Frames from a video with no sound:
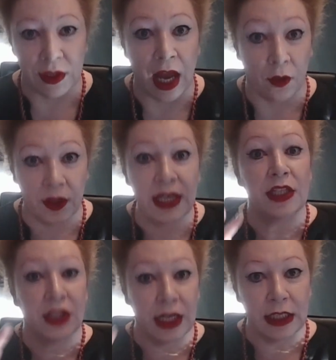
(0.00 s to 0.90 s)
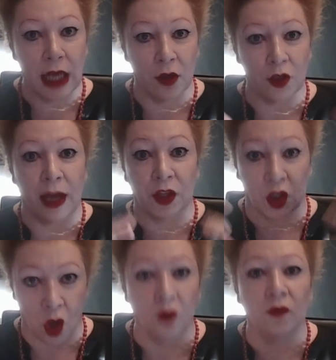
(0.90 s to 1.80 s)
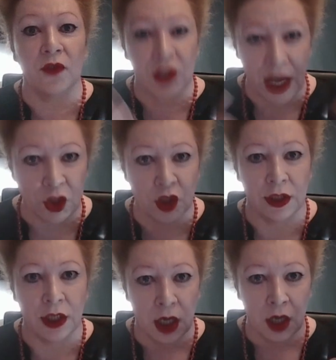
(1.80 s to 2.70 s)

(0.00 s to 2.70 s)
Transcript: Now, these details about the conversation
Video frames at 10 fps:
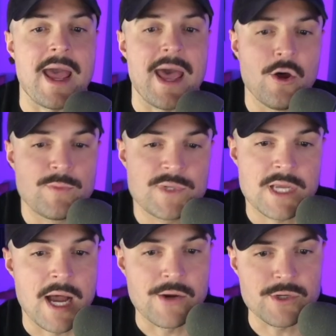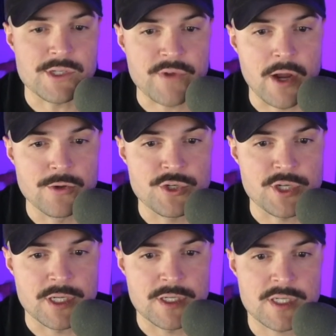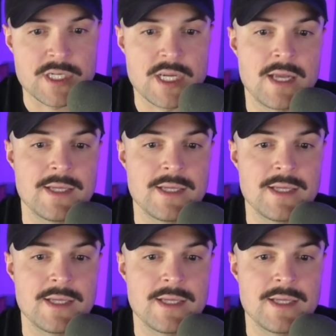helps hundreds of coaches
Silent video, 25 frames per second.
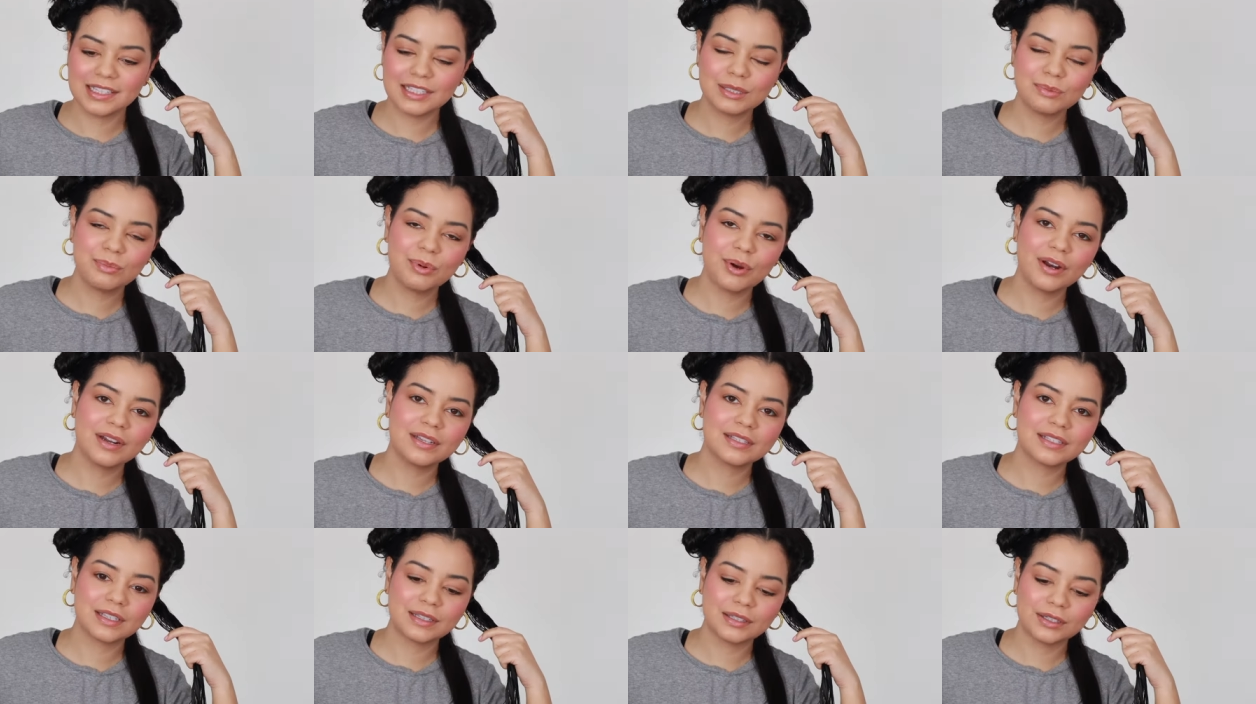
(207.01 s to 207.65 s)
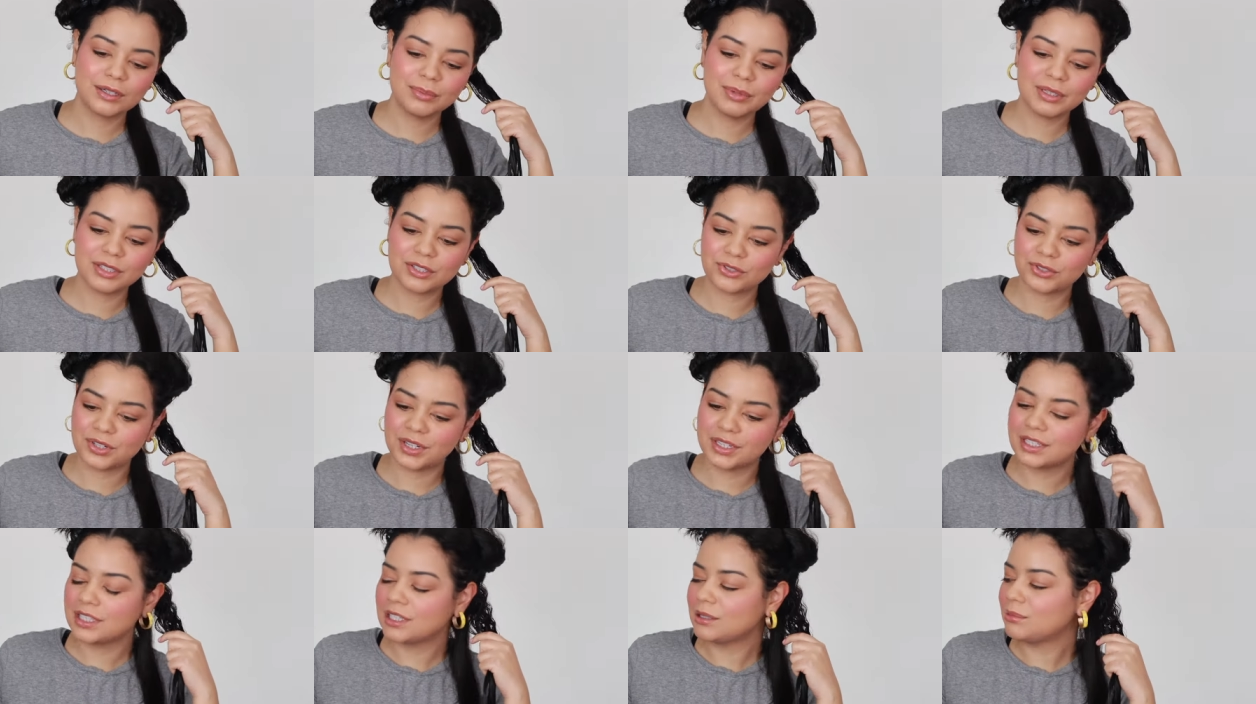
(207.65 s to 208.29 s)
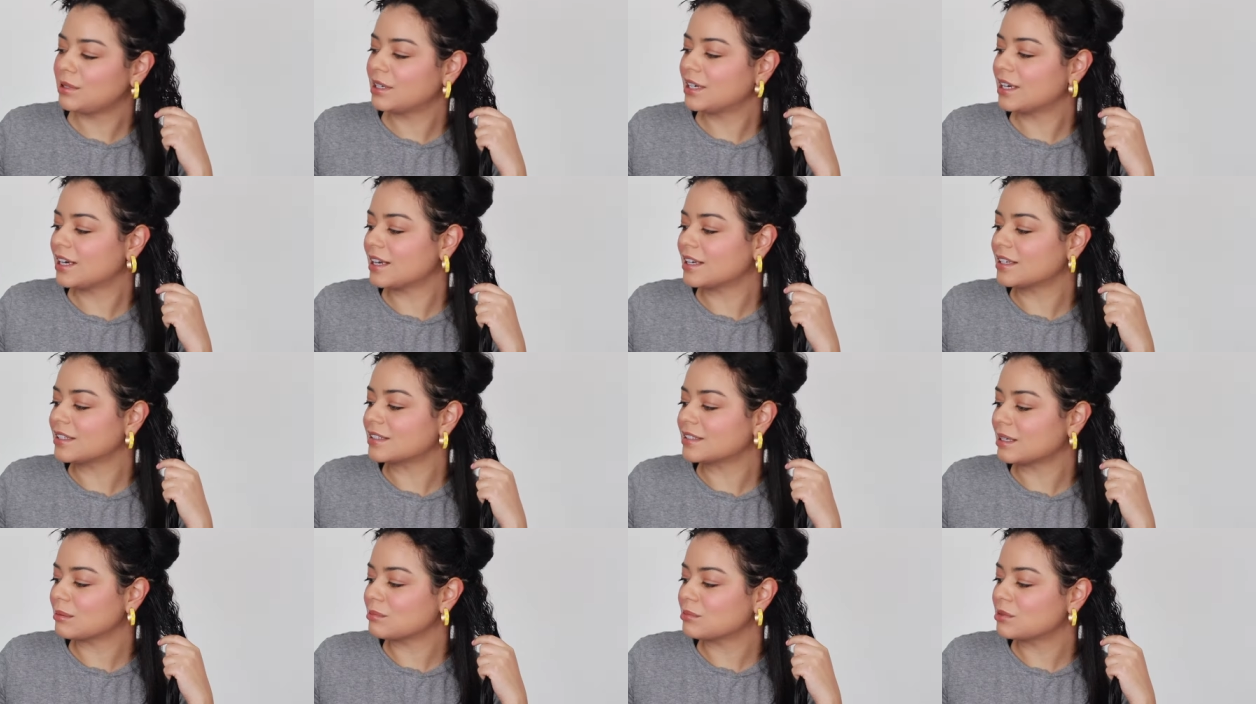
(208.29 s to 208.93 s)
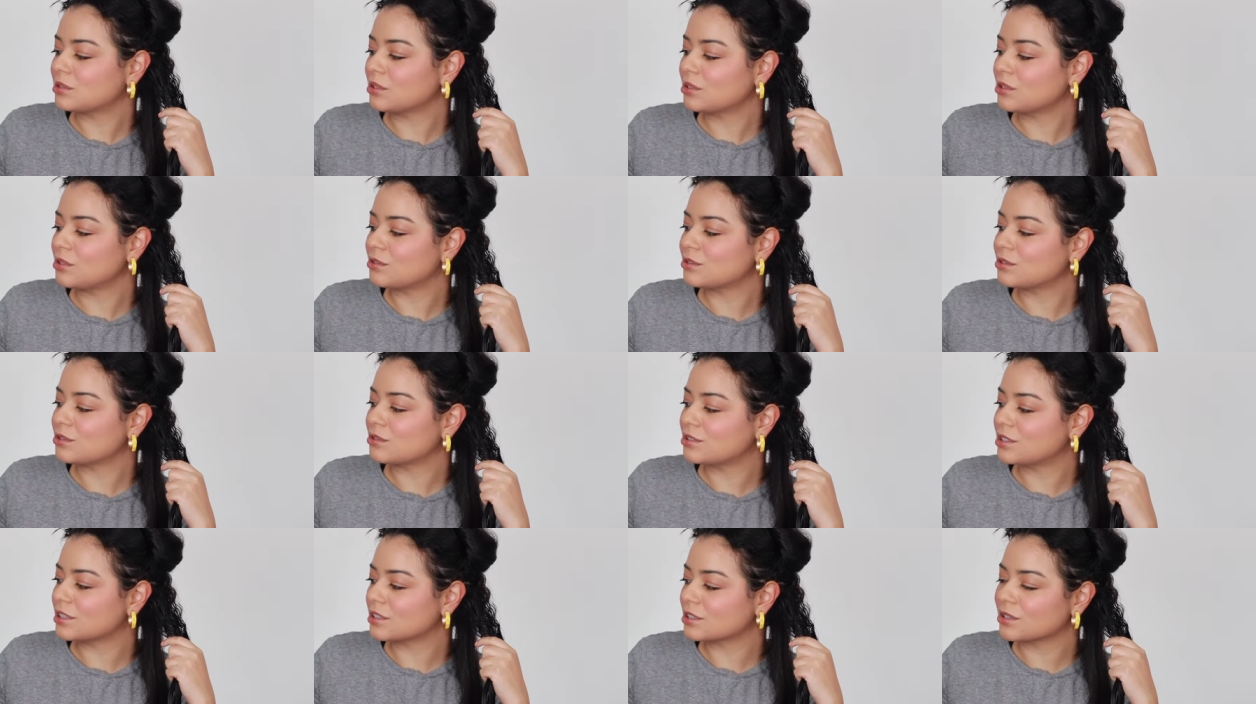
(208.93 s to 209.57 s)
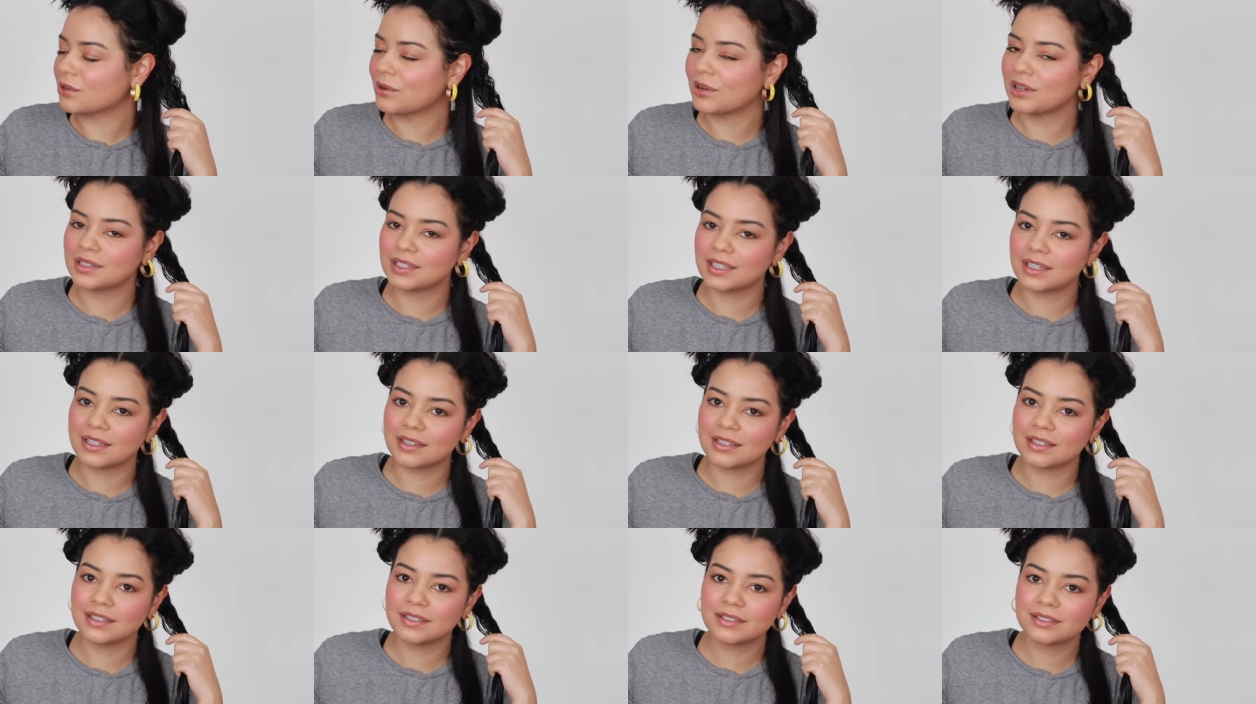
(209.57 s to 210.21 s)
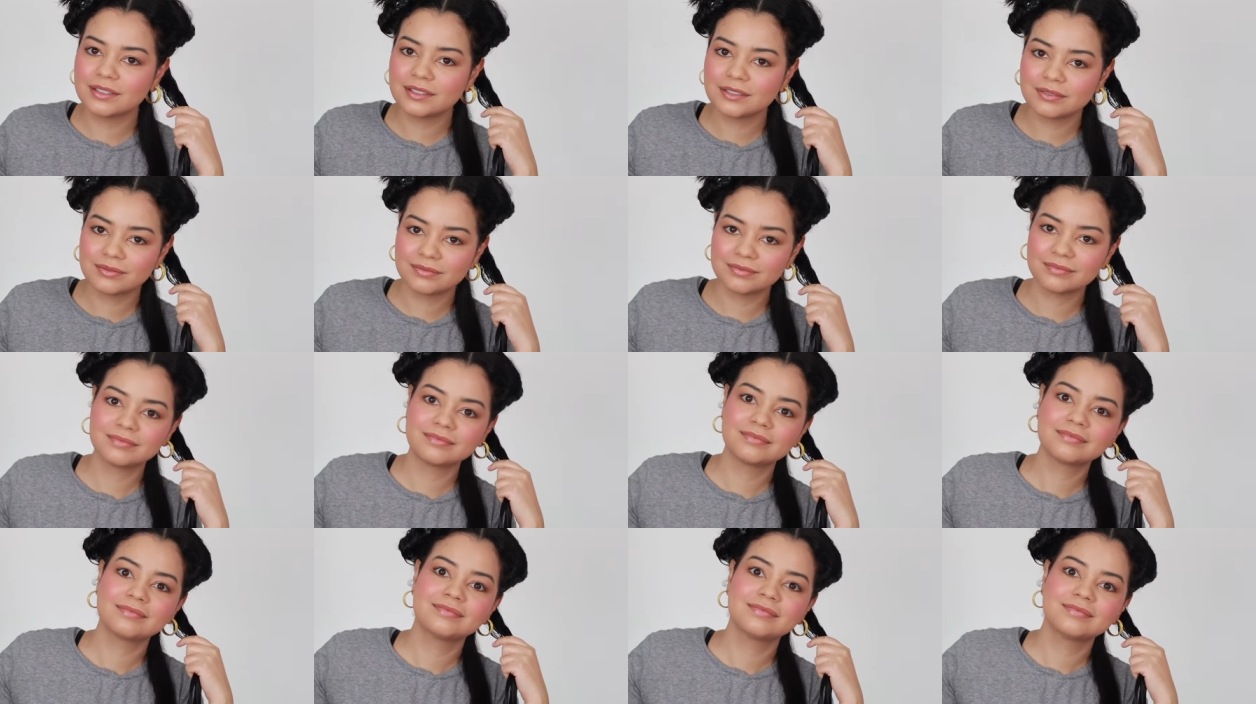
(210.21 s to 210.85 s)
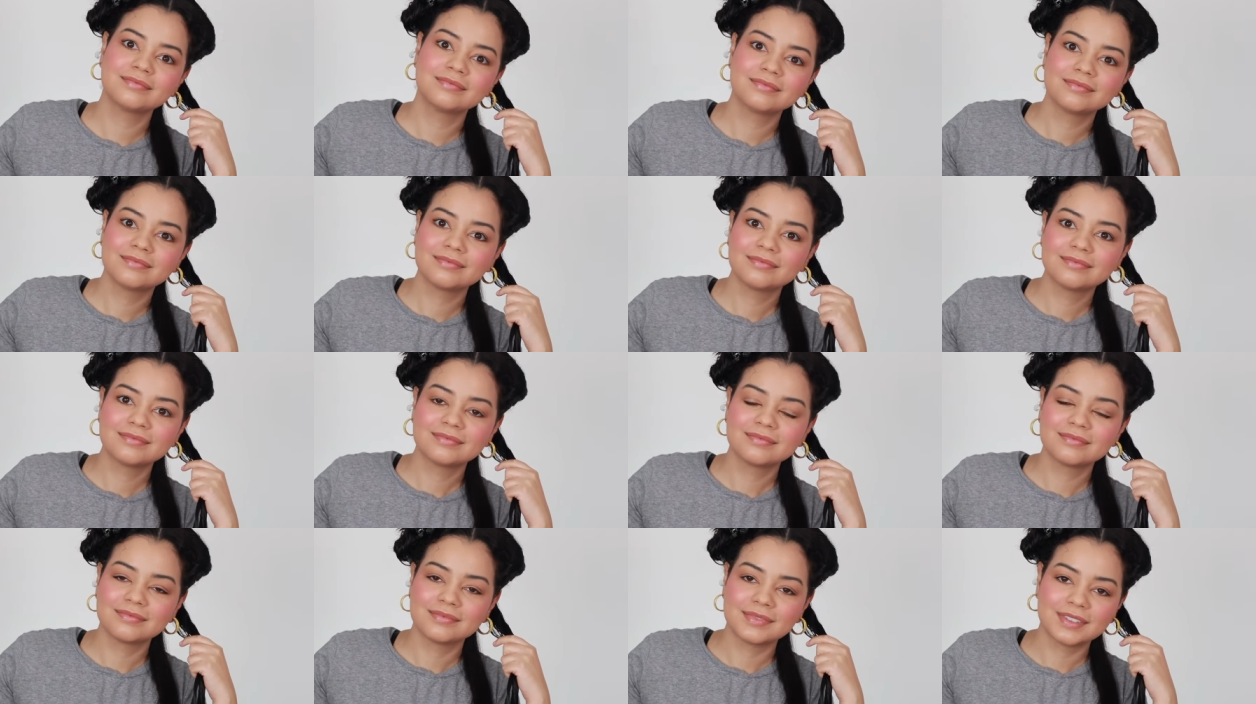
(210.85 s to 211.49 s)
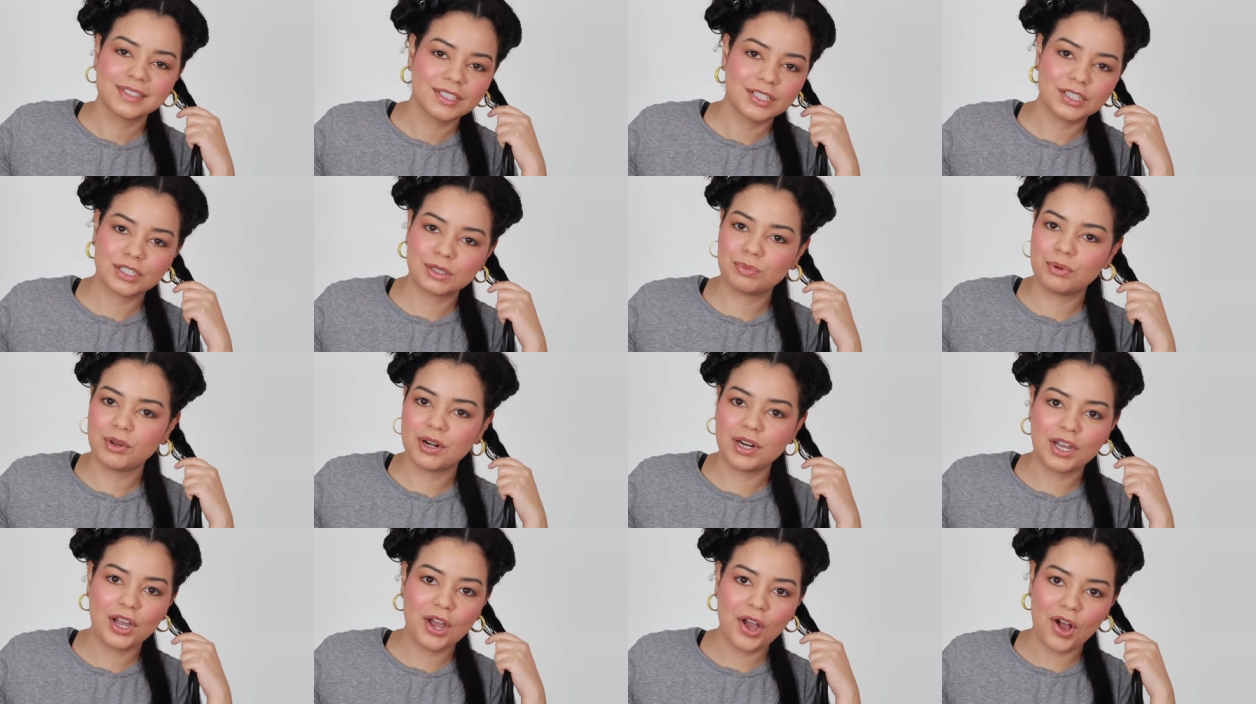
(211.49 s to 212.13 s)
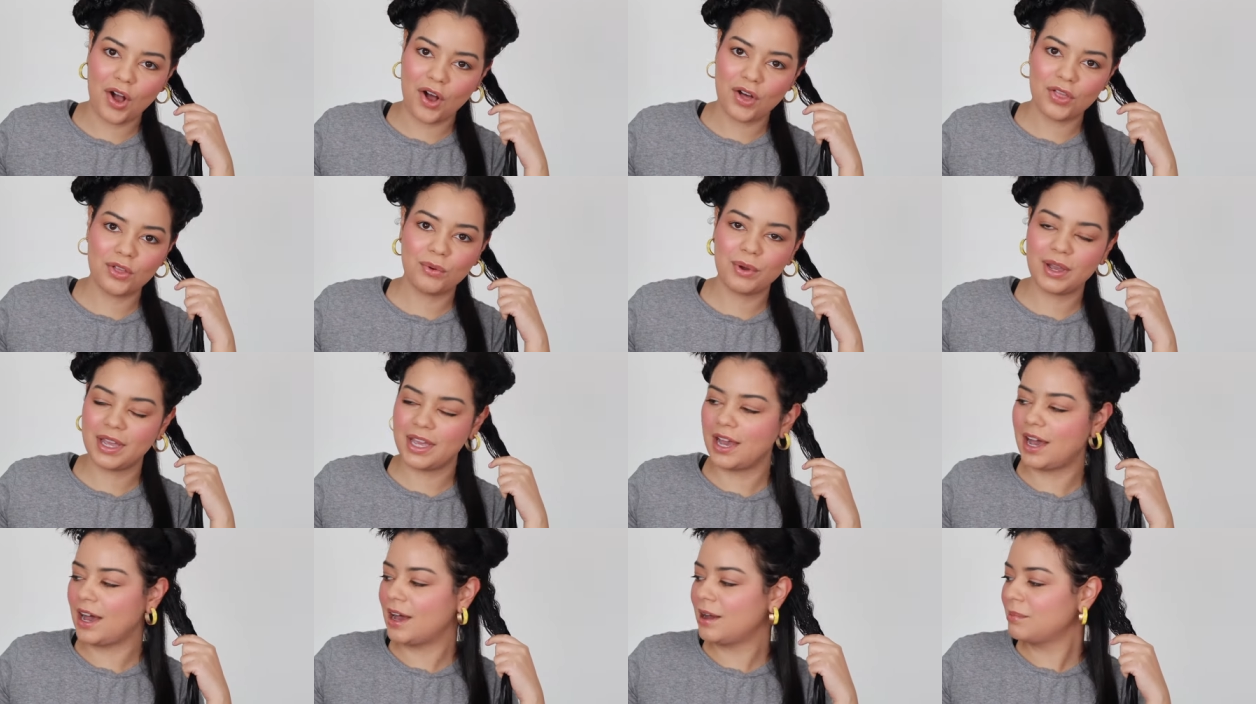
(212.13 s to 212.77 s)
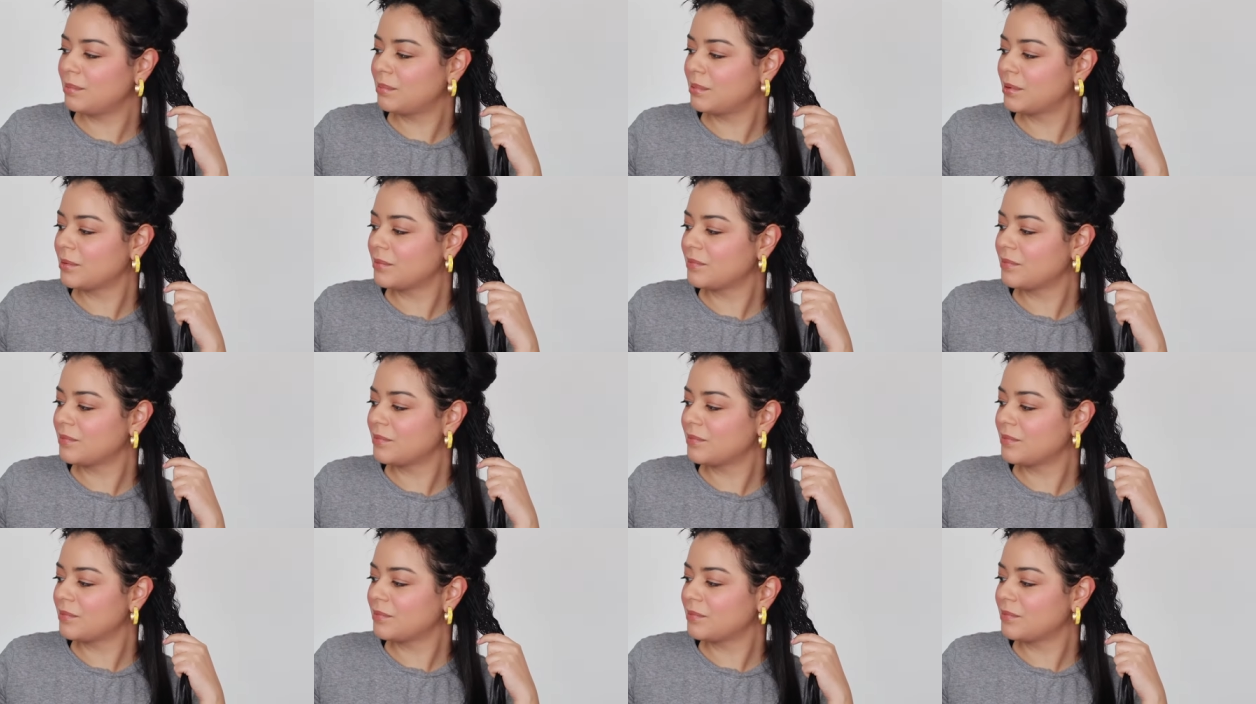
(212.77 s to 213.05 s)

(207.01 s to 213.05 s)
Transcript: this part is a little bit tricky because i'm so used to just going like this just putting it all the way up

------------------------------------------------------------

:: Activity ::
In the data above, retype only the stretch from the line with "Video frames at" through the line with "(211.49 s to 212.13 s)", word for word, and skip any pictures.

:: Written solution ::
Video frames at 10 fps:
helps hundreds of coaches
Silent video, 25 frames per second.
(207.01 s to 207.65 s)
(207.65 s to 208.29 s)
(208.29 s to 208.93 s)
(208.93 s to 209.57 s)
(209.57 s to 210.21 s)
(210.21 s to 210.85 s)
(210.85 s to 211.49 s)
(211.49 s to 212.13 s)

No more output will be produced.